See line 25, what we’ve got here is a join to an inline view which is trying to offer some protection against “duplicate” events*.

And we can see that in those metrics.

We do an index range scan on line 29 fed by 202K input rows. But the output of those 202K lookups is 273 million rows which then are deduplicated by the SORT GROUP BY on line 26 back to 202K.

Ouch. That is where the pain is.

If we delve into the data for the bind parameters in question, we start to find examples of 64k “duplicates”. The SQL deduplication protection mechanism is expecting a handful of “duplicates”* not many thousands.

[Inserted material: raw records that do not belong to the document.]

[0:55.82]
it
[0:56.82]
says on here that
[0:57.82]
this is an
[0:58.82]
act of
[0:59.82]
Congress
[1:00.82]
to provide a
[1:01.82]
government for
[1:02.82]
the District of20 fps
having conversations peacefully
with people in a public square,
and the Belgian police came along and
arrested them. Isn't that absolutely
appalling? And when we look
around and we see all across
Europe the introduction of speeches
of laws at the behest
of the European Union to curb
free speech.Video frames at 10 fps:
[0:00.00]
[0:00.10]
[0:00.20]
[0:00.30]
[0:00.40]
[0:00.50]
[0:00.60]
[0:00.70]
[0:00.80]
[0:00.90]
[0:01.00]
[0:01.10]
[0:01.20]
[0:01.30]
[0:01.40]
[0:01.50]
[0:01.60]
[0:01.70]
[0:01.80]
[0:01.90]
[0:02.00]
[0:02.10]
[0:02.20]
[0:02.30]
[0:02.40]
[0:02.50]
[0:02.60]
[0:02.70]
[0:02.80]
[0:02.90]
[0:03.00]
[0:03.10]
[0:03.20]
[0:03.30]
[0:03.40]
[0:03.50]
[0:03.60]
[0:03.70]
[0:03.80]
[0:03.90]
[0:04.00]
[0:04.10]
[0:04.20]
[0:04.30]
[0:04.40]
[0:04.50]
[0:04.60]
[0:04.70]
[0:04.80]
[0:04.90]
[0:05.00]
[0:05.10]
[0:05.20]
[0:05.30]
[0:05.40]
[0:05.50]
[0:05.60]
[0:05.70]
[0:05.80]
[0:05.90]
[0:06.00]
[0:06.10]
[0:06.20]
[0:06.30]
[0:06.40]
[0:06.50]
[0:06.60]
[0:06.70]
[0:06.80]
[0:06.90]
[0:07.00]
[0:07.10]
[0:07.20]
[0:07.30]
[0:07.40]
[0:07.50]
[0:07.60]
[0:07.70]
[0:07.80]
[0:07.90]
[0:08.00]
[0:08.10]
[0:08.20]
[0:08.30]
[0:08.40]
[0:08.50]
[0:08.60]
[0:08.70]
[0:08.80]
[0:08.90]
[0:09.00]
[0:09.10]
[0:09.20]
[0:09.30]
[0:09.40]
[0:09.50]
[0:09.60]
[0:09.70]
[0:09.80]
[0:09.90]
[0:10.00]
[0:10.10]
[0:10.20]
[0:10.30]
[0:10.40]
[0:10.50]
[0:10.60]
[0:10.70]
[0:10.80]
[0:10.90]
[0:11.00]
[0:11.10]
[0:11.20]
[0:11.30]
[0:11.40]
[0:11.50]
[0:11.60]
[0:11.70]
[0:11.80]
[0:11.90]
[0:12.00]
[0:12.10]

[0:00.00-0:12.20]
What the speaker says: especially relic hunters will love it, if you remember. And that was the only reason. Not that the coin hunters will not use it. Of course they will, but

*For technical reasons, these are not duplicates. The upstream SORs have transmitted a very similar event many times in a very short space of time (due to a bug probably). The reporting systems will have generated the reports many times because of those events and so we the long term event sourcing system need to keep them. But the downstream systems try and extract additional meaning from these events and therein lies the problem for this code.